**Task data**
------------------------------------------------------------------------

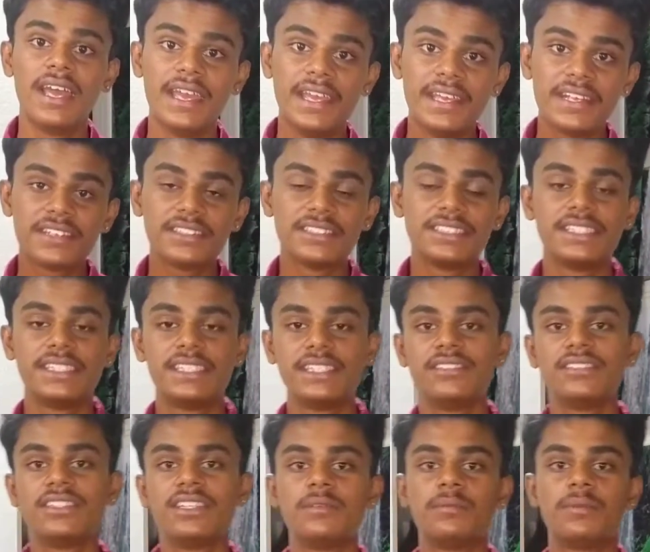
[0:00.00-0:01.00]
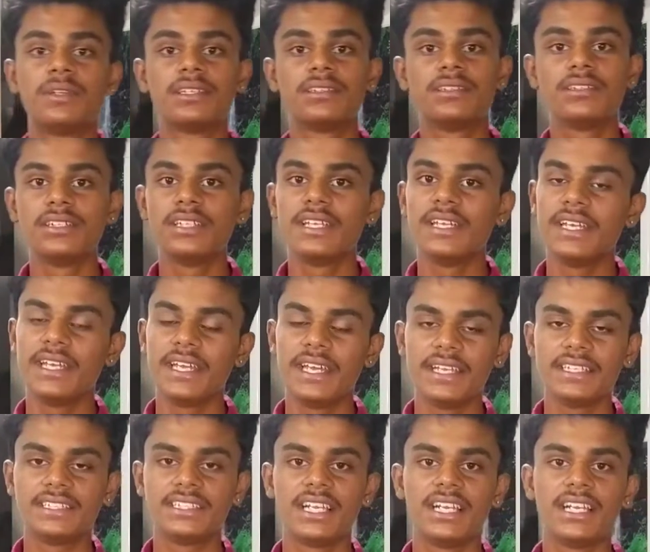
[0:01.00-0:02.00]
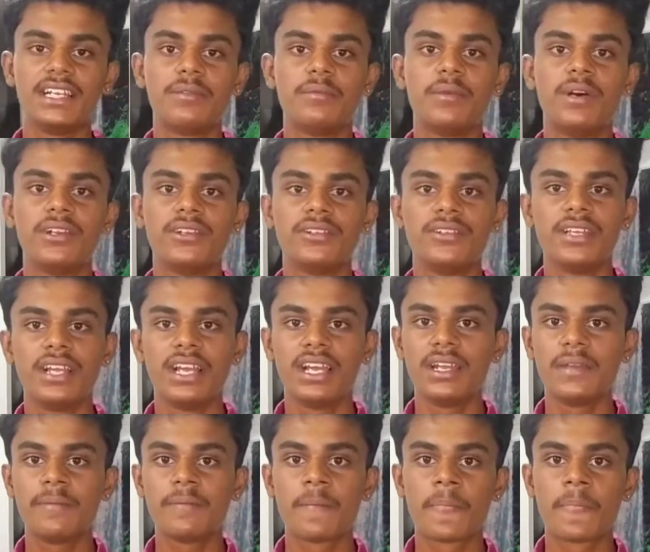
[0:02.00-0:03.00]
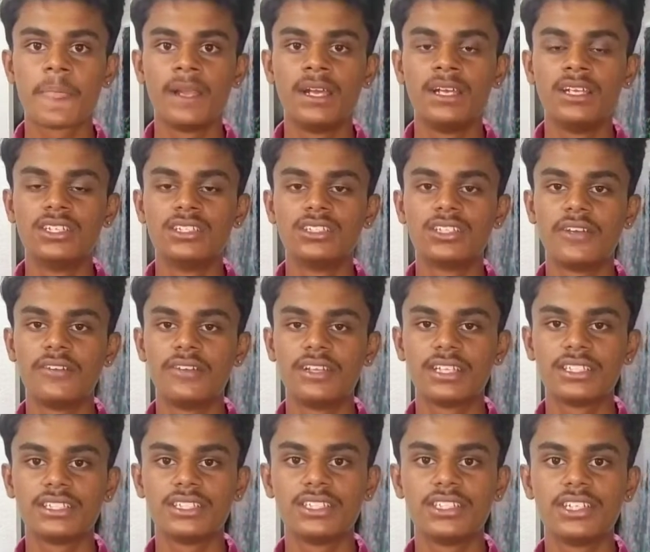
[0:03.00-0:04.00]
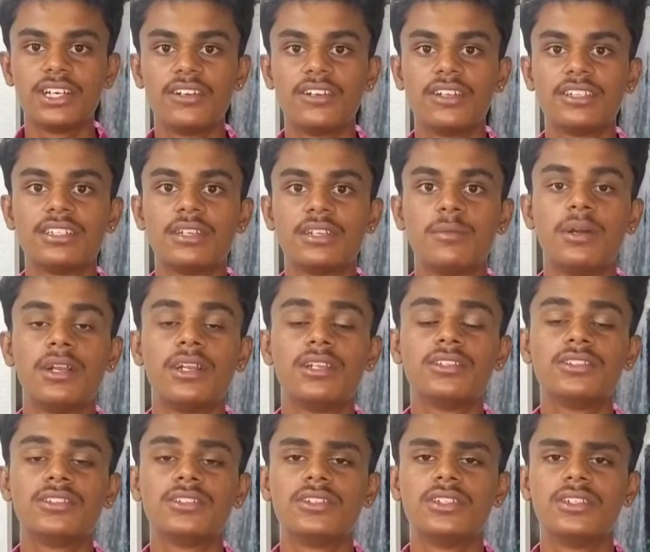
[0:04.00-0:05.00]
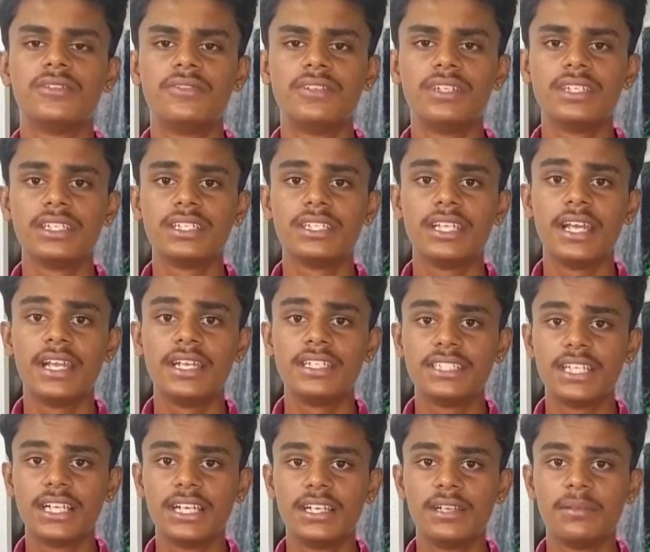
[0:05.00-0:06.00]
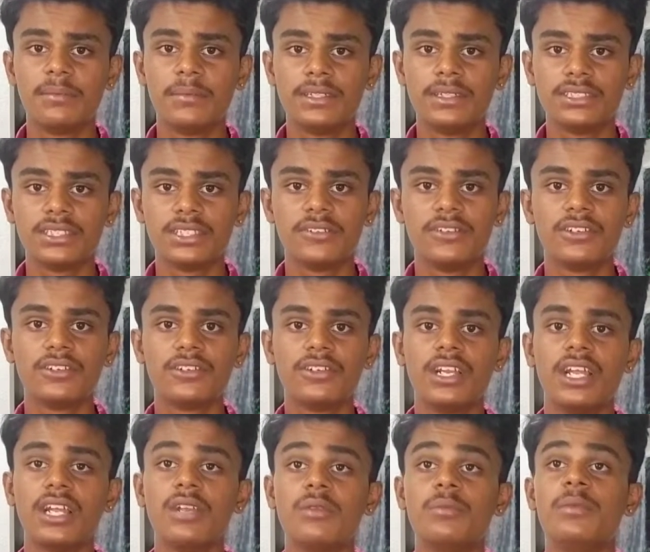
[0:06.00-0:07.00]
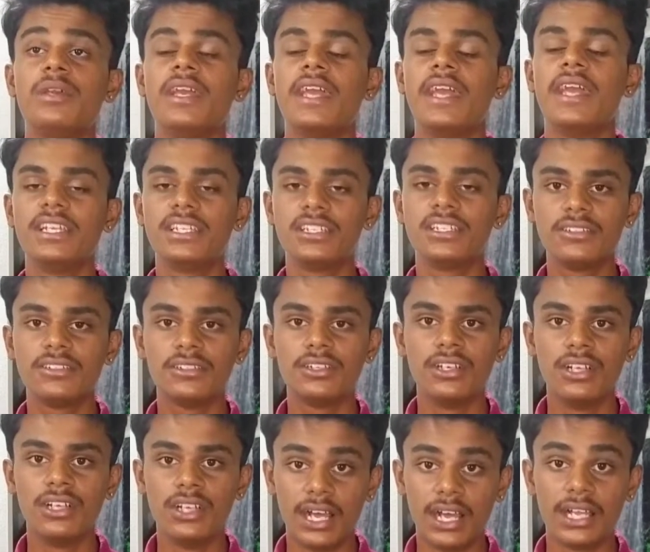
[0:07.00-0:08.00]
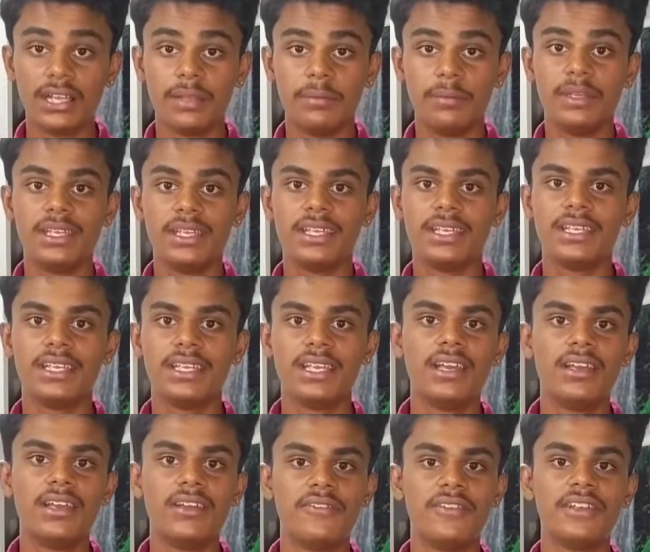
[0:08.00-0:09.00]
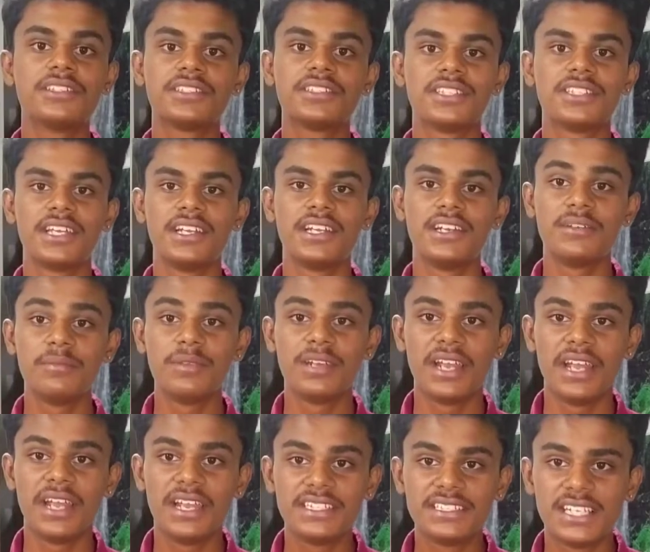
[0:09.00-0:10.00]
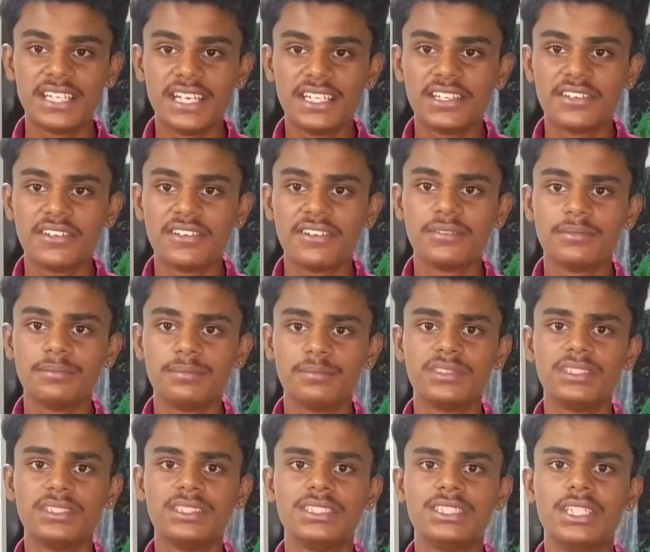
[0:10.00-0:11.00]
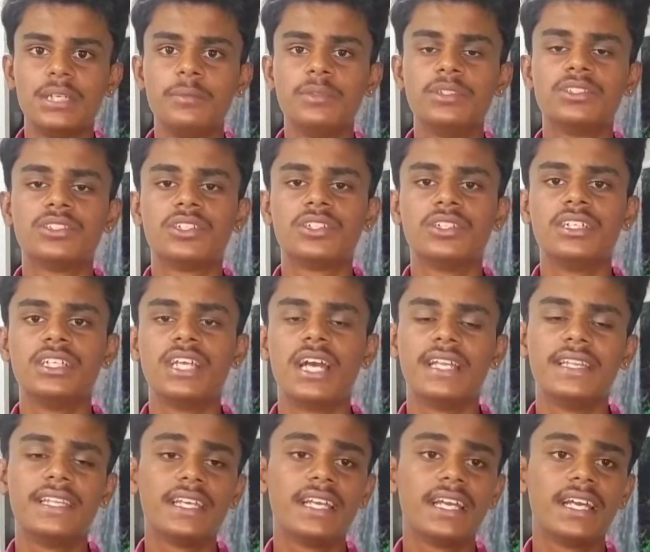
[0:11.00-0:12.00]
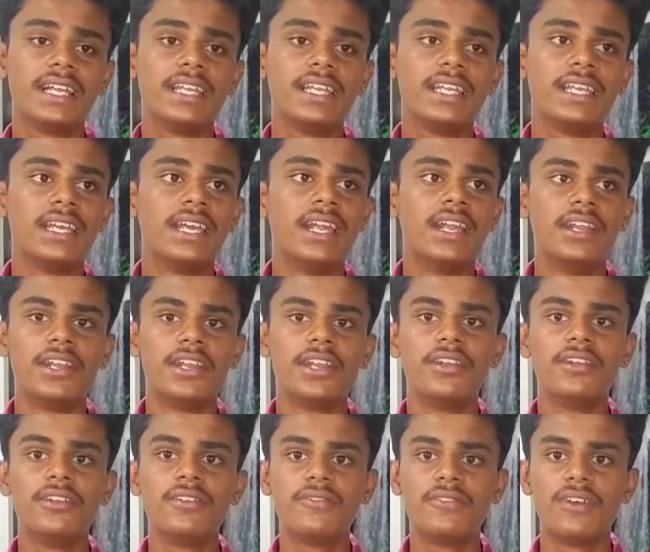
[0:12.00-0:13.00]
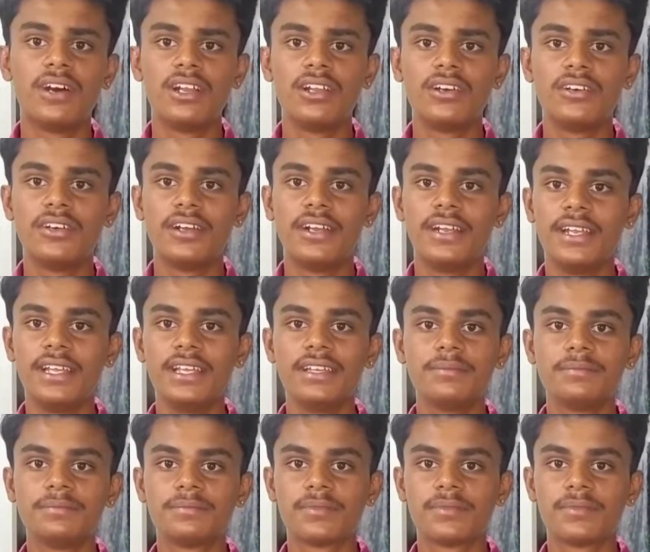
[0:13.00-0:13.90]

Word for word: హెయిర్కి సెట్ అవుతేనే మనకు ఏ హెయిర్ స్టైల్ అయినా బాగుంటుంది కానీ సో ఆ విధంగా సెట్ కావాలంటే అసలు బాగుండదు సో డెఫినెట్గా అయితే హెయిర్ స్టైల్ అనేది మంచిగా పెట్టుకోండి అండ్ మీ హెయిర్కు అదే మీ ఫేస్కు తగినట్టు మీరు హెయిర్ స్టైల్ అయితే చేపించుకోండి అంతేగాని ట్రెండ్ను ఫాలో అవ్వండి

------------------------------------------------------------------------

**What is required**
Quote the listing above in full, except for the pictures.

**Task solution**
[0:00.00-0:01.00]
[0:01.00-0:02.00]
[0:02.00-0:03.00]
[0:03.00-0:04.00]
[0:04.00-0:05.00]
[0:05.00-0:06.00]
[0:06.00-0:07.00]
[0:07.00-0:08.00]
[0:08.00-0:09.00]
[0:09.00-0:10.00]
[0:10.00-0:11.00]
[0:11.00-0:12.00]
[0:12.00-0:13.00]
[0:13.00-0:13.90]

Word for word: హెయిర్కి సెట్ అవుతేనే మనకు ఏ హెయిర్ స్టైల్ అయినా బాగుంటుంది కానీ సో ఆ విధంగా సెట్ కావాలంటే అసలు బాగుండదు సో డెఫినెట్గా అయితే హెయిర్ స్టైల్ అనేది మంచిగా పెట్టుకోండి అండ్ మీ హెయిర్కు అదే మీ ఫేస్కు తగినట్టు మీరు హెయిర్ స్టైల్ అయితే చేపించుకోండి అంతేగాని ట్రెండ్ను ఫాలో అవ్వండి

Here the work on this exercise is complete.